A tissue engineered osteochondral composite for cartilage repair: an in vivo study

This work aimed to validate the efficacy of a tissue engineered osteochondral composite for the treatment of cartilage lesion produced in adult pigs. The osteochondral composite was manufactured by combining an osteo-compatible cylinder and a neocartilagineous tissue obtained by seeding swine articular chondrocytes into a collagen scaffold. Articular cartilage was harvested from the trochlea of six adult pigs and was enzymatically digested to isolate the chondrocytes [Deponti D.et al. 2005]. The cells were then expanded in monolayer culture in chondrogenic medium and seeded onto a collagen scaffold. The collagen scaffold was preintegrated in vitro, macroscopically and microscopically, to a an osteo-compatible cylinder. The seeded osteochondral scaffolds were left in standard culture condition for 3 weeks with the addition of growth factors. At the end of culture time the osteochondral scaffolds were surgically implanted in osteochondral lesion performed in the trochlea of the same pigs from which the cartilage was initially harvested. As control, some osteochondral lesions were treated with acellular scaffolds and others were left untreated. After 3 months, the repair tissue of the three experimental groups was macroscopically analyzed and processed for histological and biochemical analysis. The hystologic ICRS II scale showed a statistically significant difference between the three experimental groups only in the parameters regarding the cell morphology and the surface/superficial assessment: the lesion treated with the unseeded osteochondral scaffolds showed higher values in chondrocytes morphology and in the superficial layer recovery, with respect to the lesions treated with the seeded scaffolds or left untreated.
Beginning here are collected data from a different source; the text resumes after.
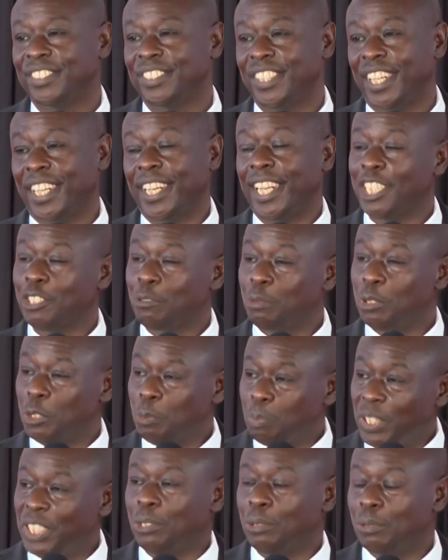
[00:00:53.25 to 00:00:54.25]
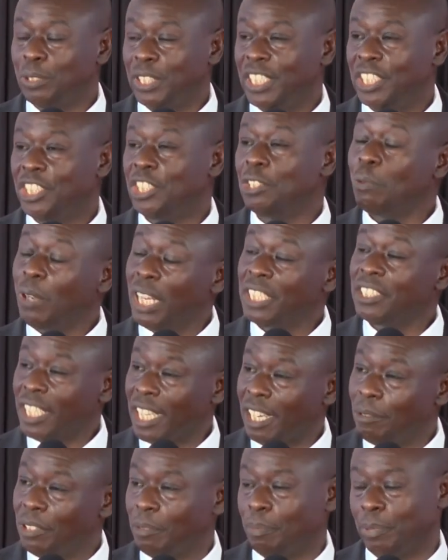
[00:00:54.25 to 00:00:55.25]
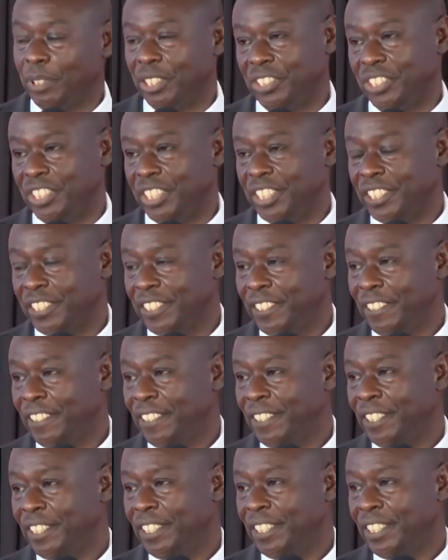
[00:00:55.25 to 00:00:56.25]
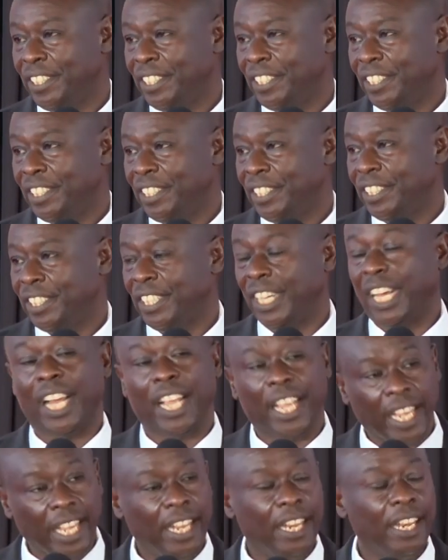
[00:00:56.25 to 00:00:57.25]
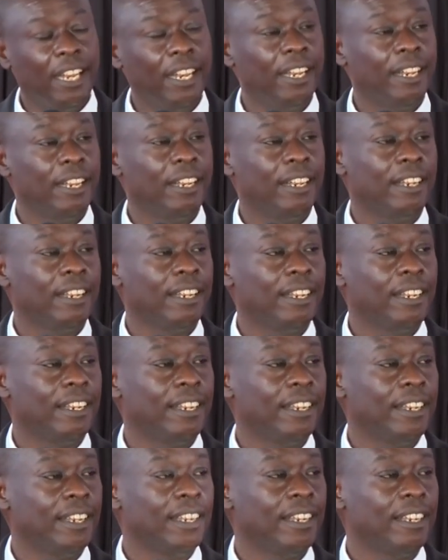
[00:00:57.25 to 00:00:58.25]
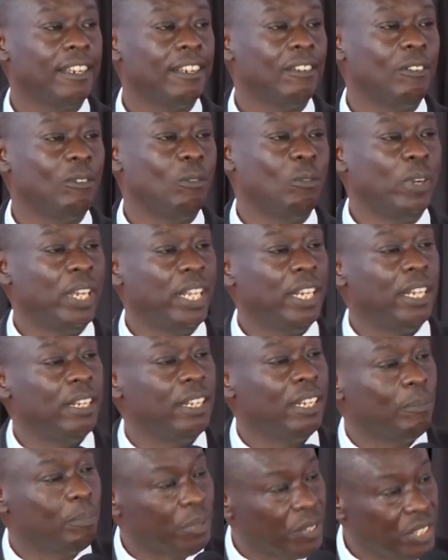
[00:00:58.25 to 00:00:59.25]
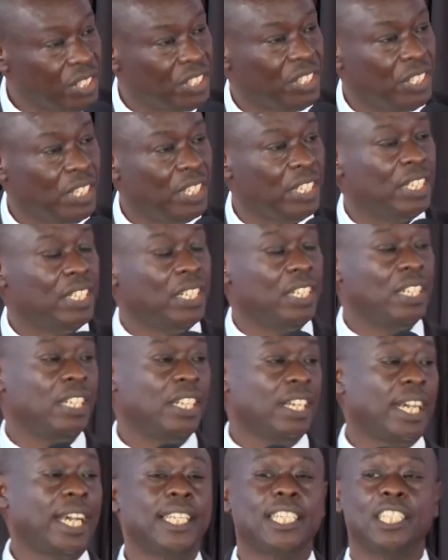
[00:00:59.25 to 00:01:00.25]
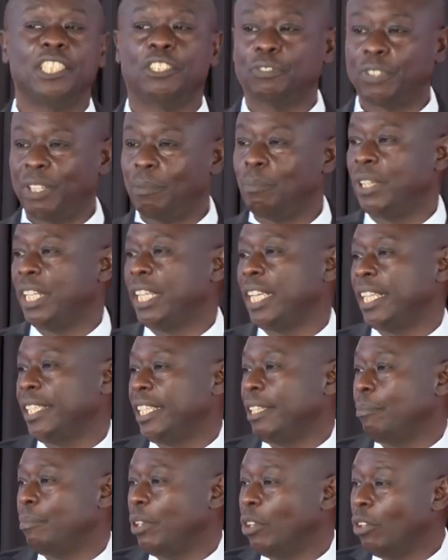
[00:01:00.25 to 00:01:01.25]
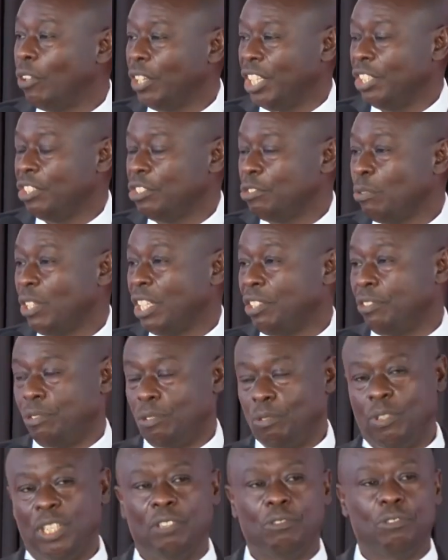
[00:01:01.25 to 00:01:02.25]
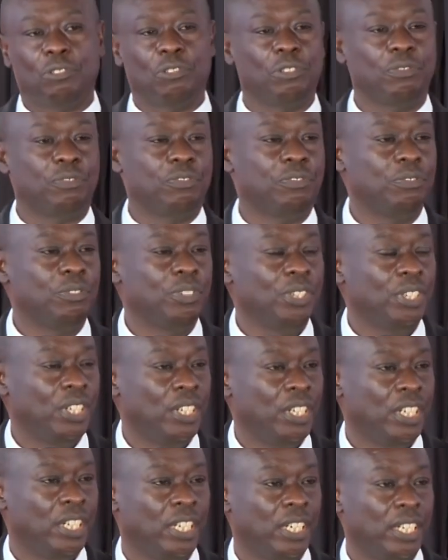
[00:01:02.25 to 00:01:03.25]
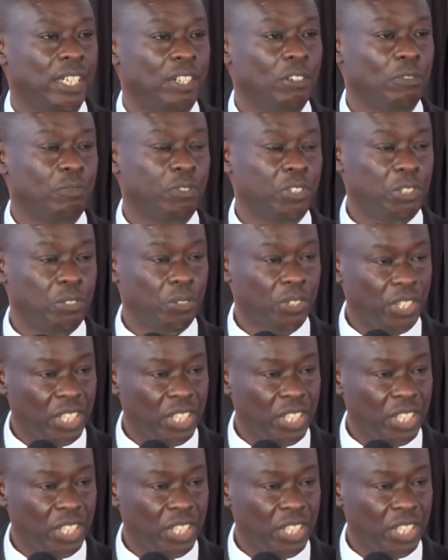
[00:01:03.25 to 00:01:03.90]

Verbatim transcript: And as we speak today, she works around the president. Again, when the president and his family and their belongings were thrown out of the official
The biochemical analysis showed a higher DNA content in the lesion repaired with cellular scaffold and a higher GAGs/DNA ratio in the lesions with a spontaneous repair. The result of this study demonstrate that an osteochondral scaffold was able to repair an osteochondral lesion in an in vivo model of adult pigs, showing a good integration with the surrounding tissue. The quality of the repair was higher when the scaffold was not seeded with chondrocytes, but filled with cells migrated from subchondral bone. This tissue engineered osteochondral composite could represent a valuable model for further in vivo studies on the repair of chondral/osteochondral lesion.